*Your task:* Taking the line that contains "[2:10.24-2:10.44]" as the start and the last line of the data as the end, repeat exactly every line in that span, but no pictures.

*Data in this exercise:*
Content starts

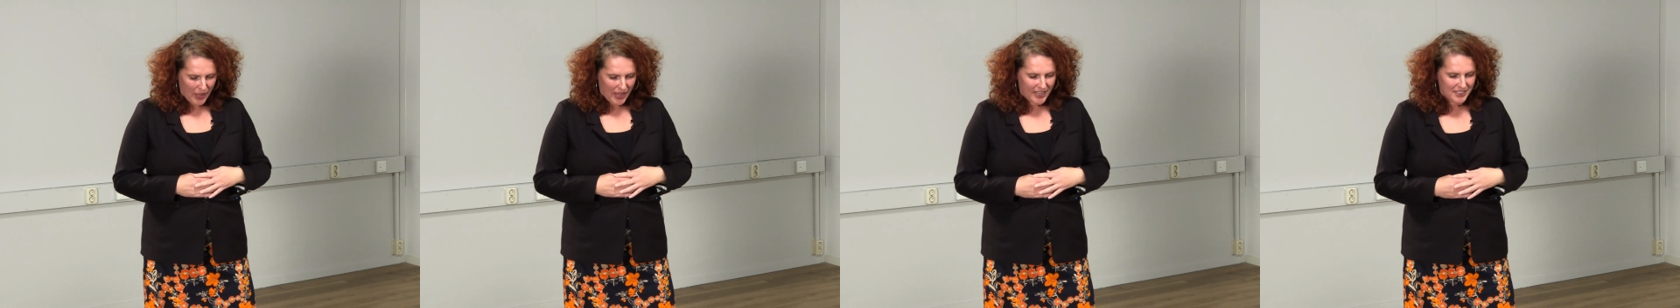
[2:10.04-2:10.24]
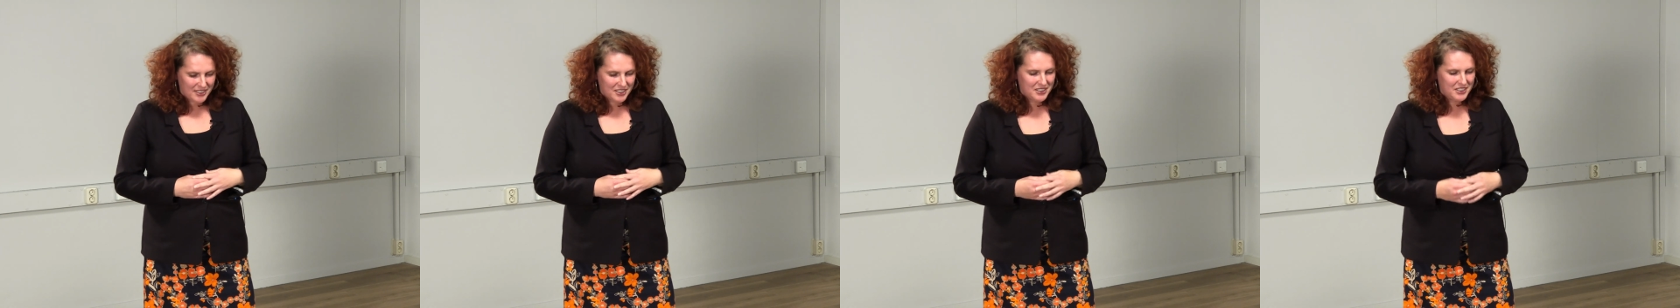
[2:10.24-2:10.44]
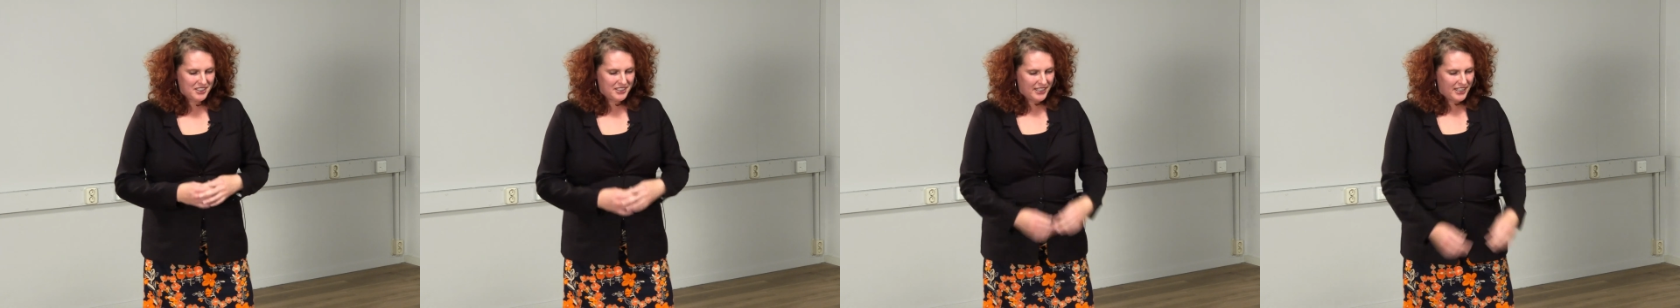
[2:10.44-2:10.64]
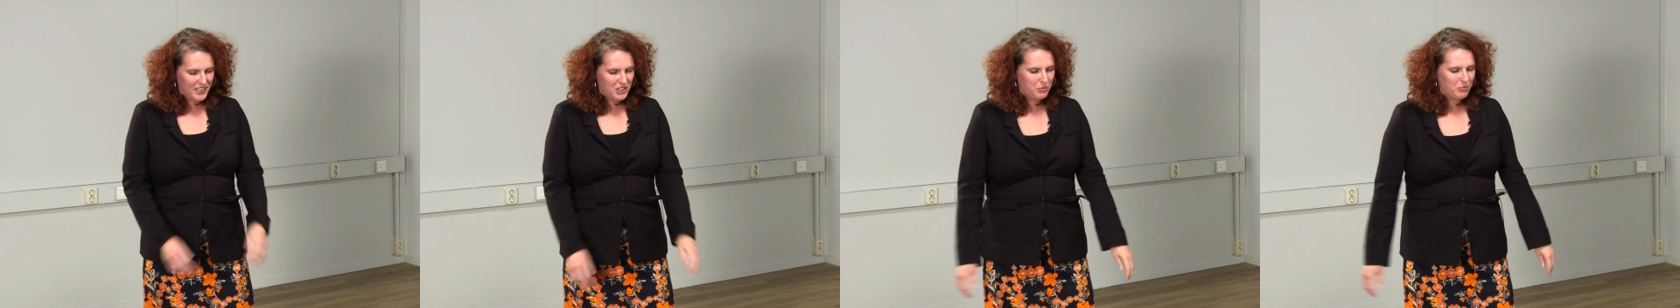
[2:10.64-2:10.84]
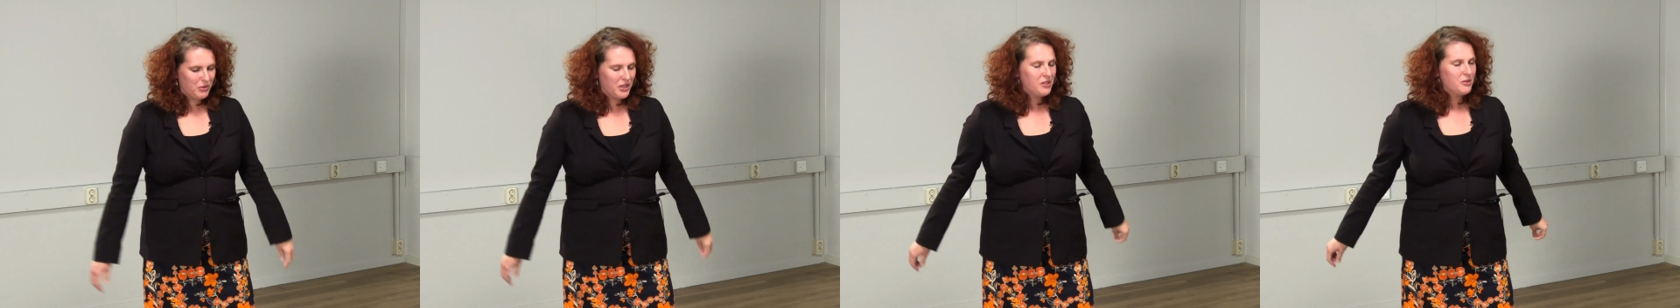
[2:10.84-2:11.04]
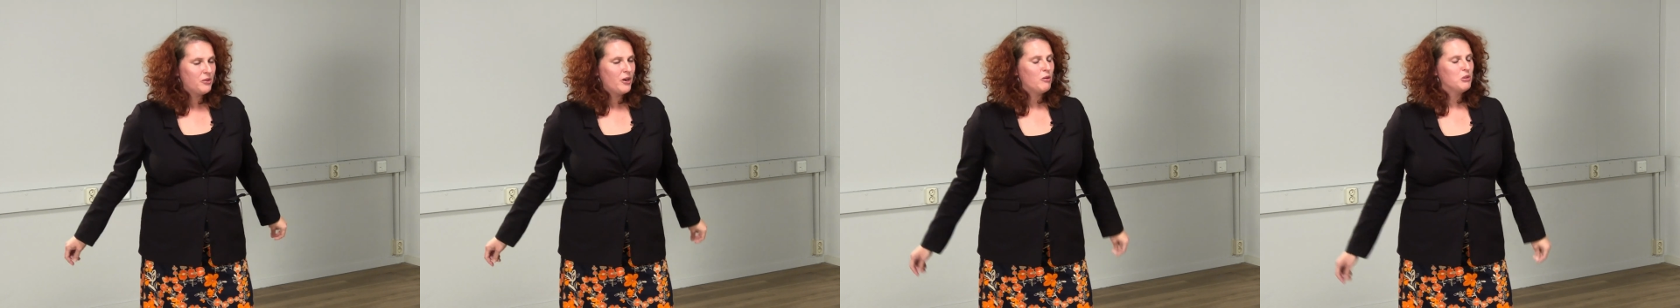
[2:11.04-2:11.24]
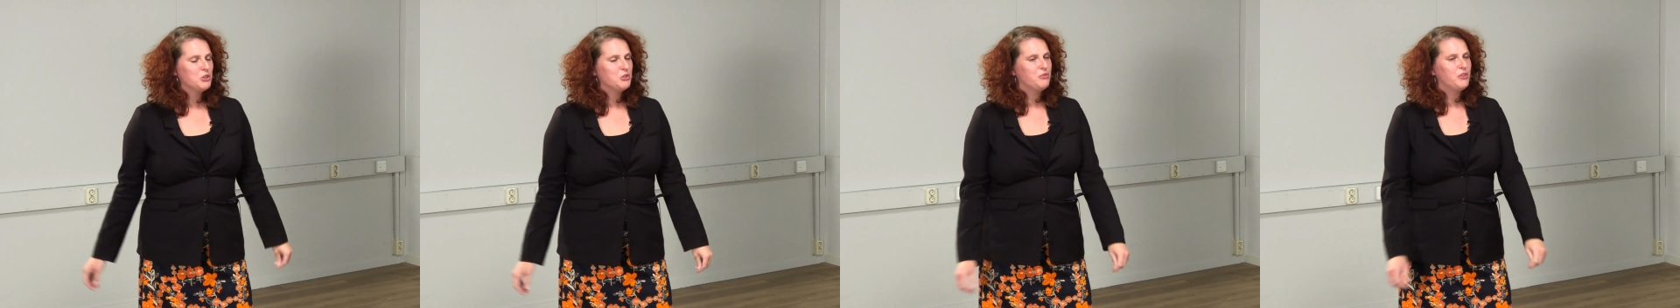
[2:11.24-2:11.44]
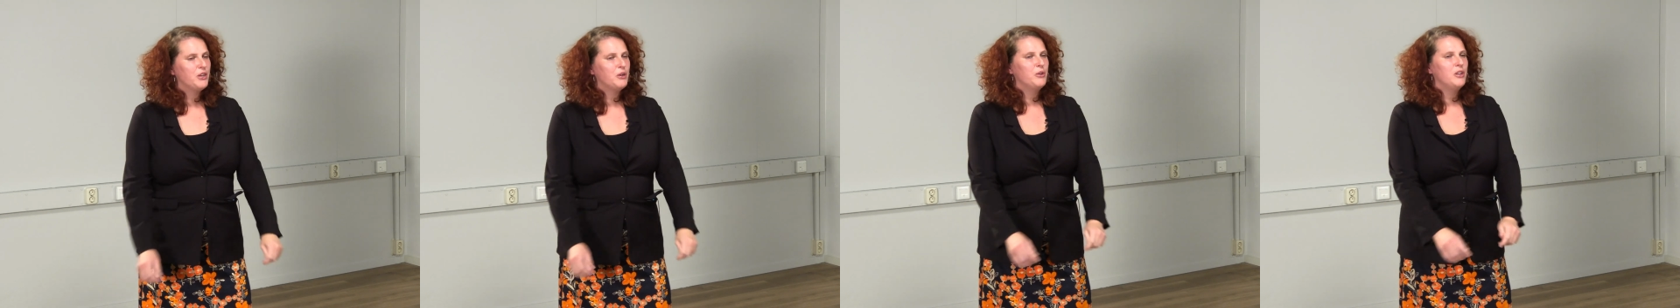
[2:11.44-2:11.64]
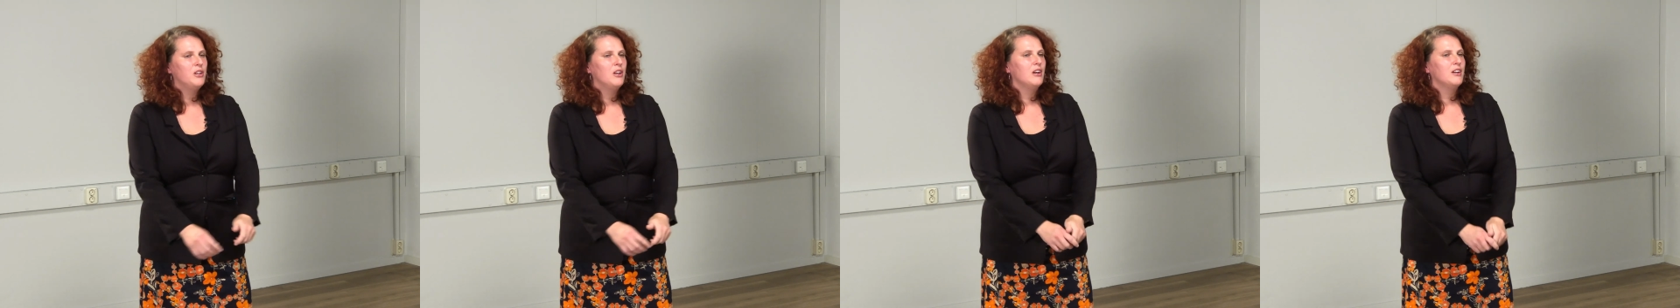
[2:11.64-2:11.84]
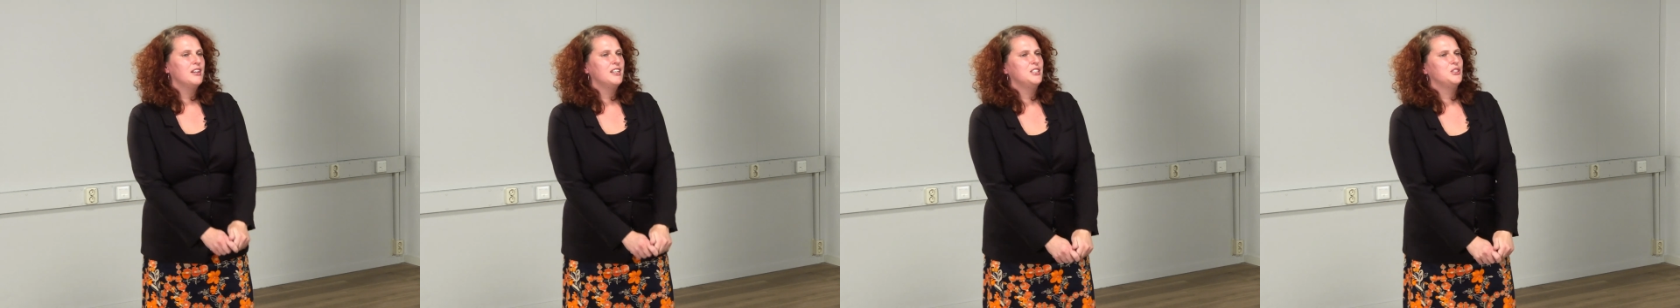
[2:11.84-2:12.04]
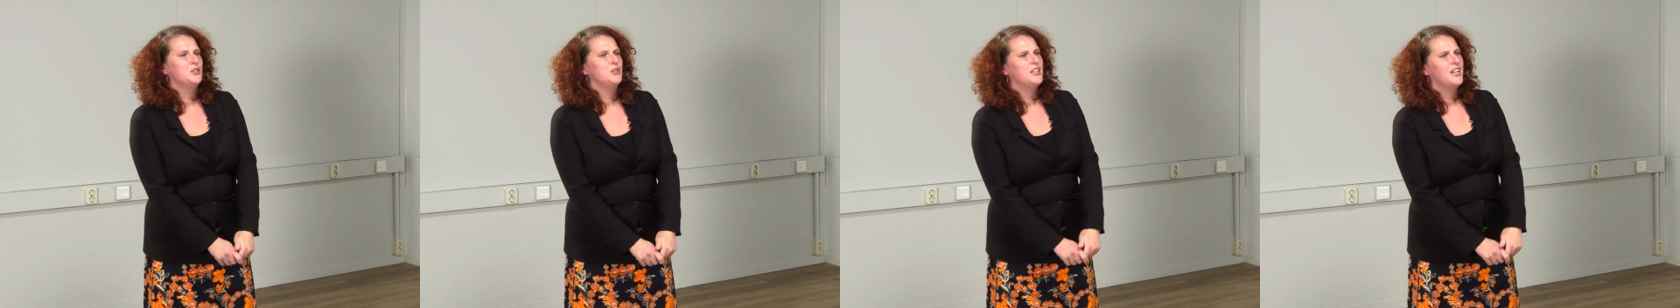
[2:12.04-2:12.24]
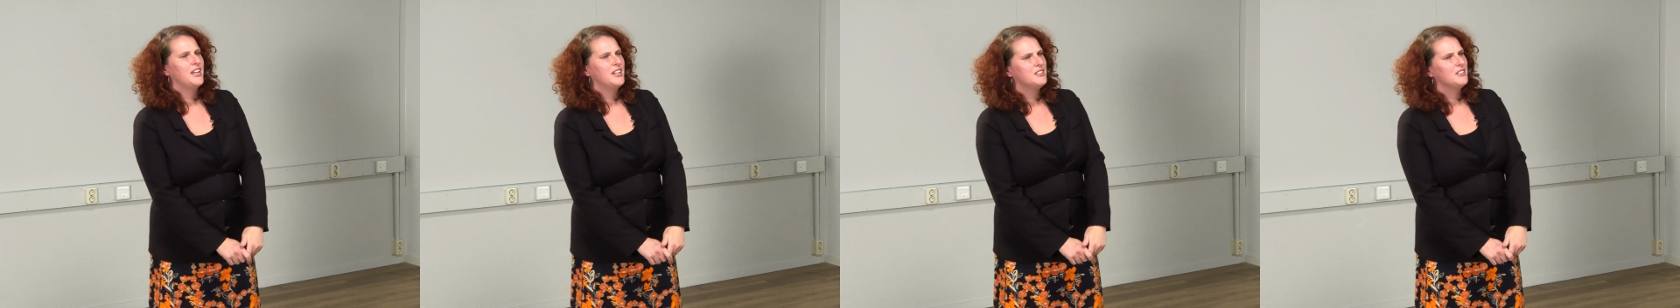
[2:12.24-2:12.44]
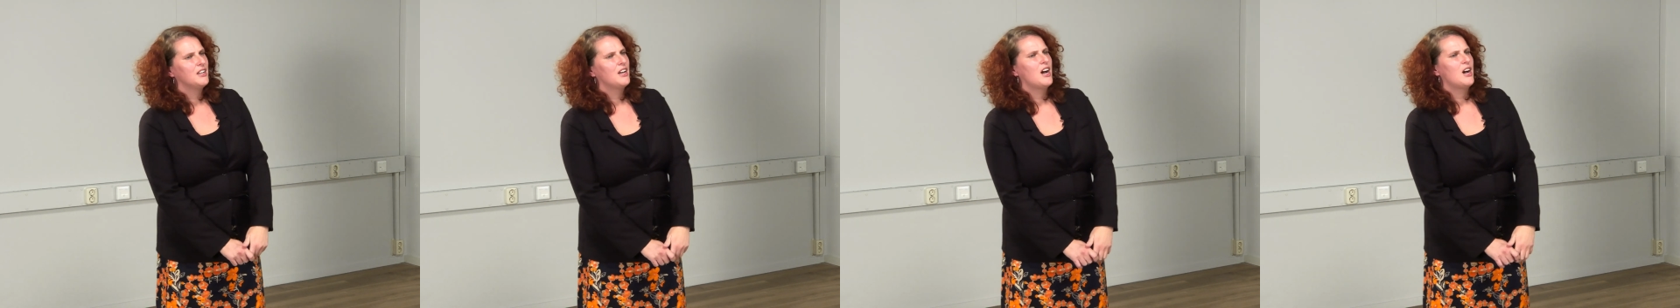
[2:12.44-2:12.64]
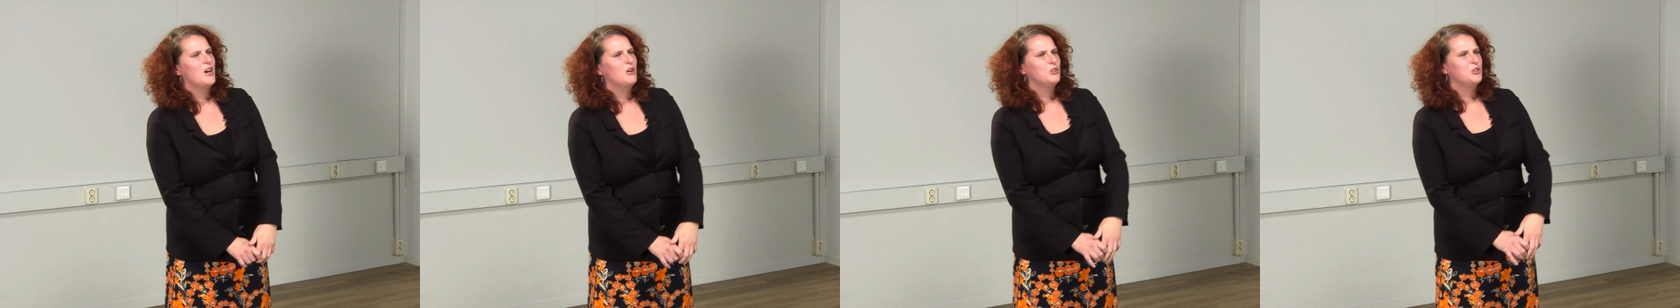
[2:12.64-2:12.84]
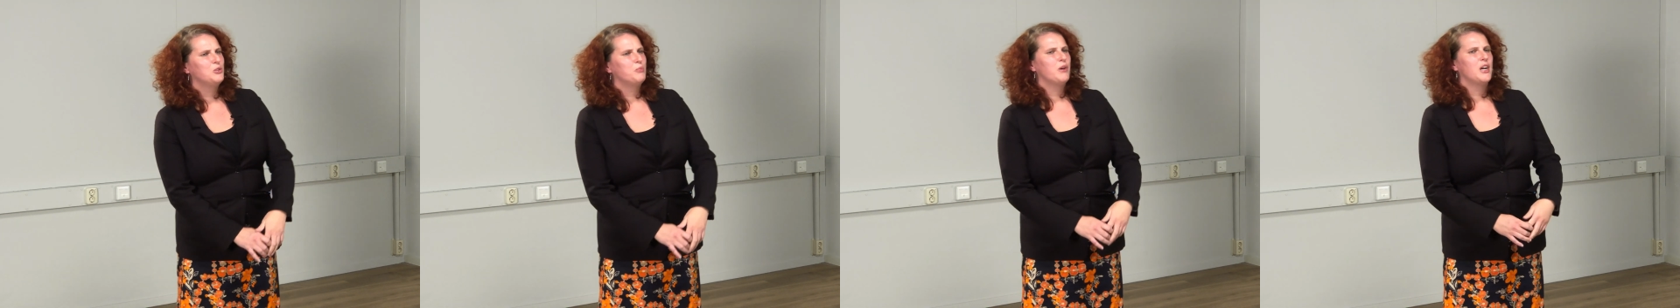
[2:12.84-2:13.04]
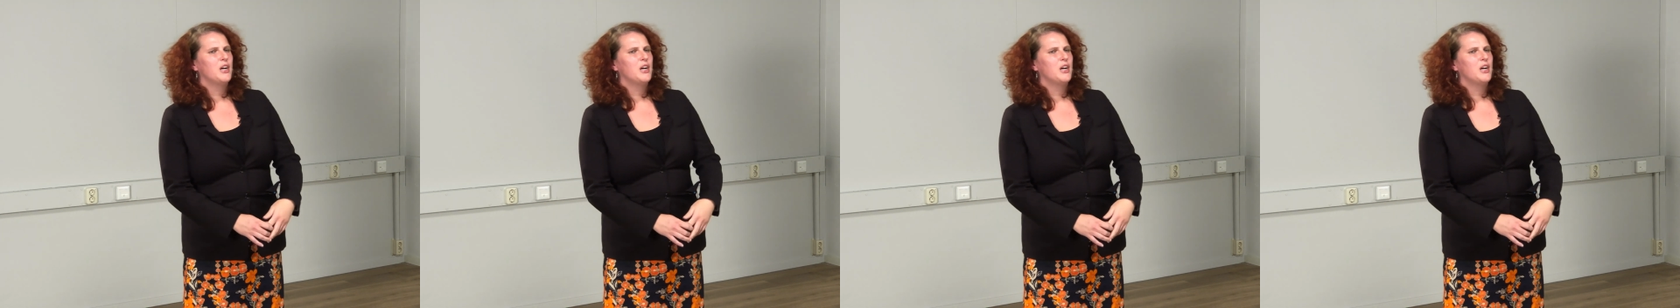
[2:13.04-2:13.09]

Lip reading: As a teenage mother, I was very lucky to get a house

Content ends

*Result of the exercise:*
[2:10.24-2:10.44]
[2:10.44-2:10.64]
[2:10.64-2:10.84]
[2:10.84-2:11.04]
[2:11.04-2:11.24]
[2:11.24-2:11.44]
[2:11.44-2:11.64]
[2:11.64-2:11.84]
[2:11.84-2:12.04]
[2:12.04-2:12.24]
[2:12.24-2:12.44]
[2:12.44-2:12.64]
[2:12.64-2:12.84]
[2:12.84-2:13.04]
[2:13.04-2:13.09]

Lip reading: As a teenage mother, I was very lucky to get a house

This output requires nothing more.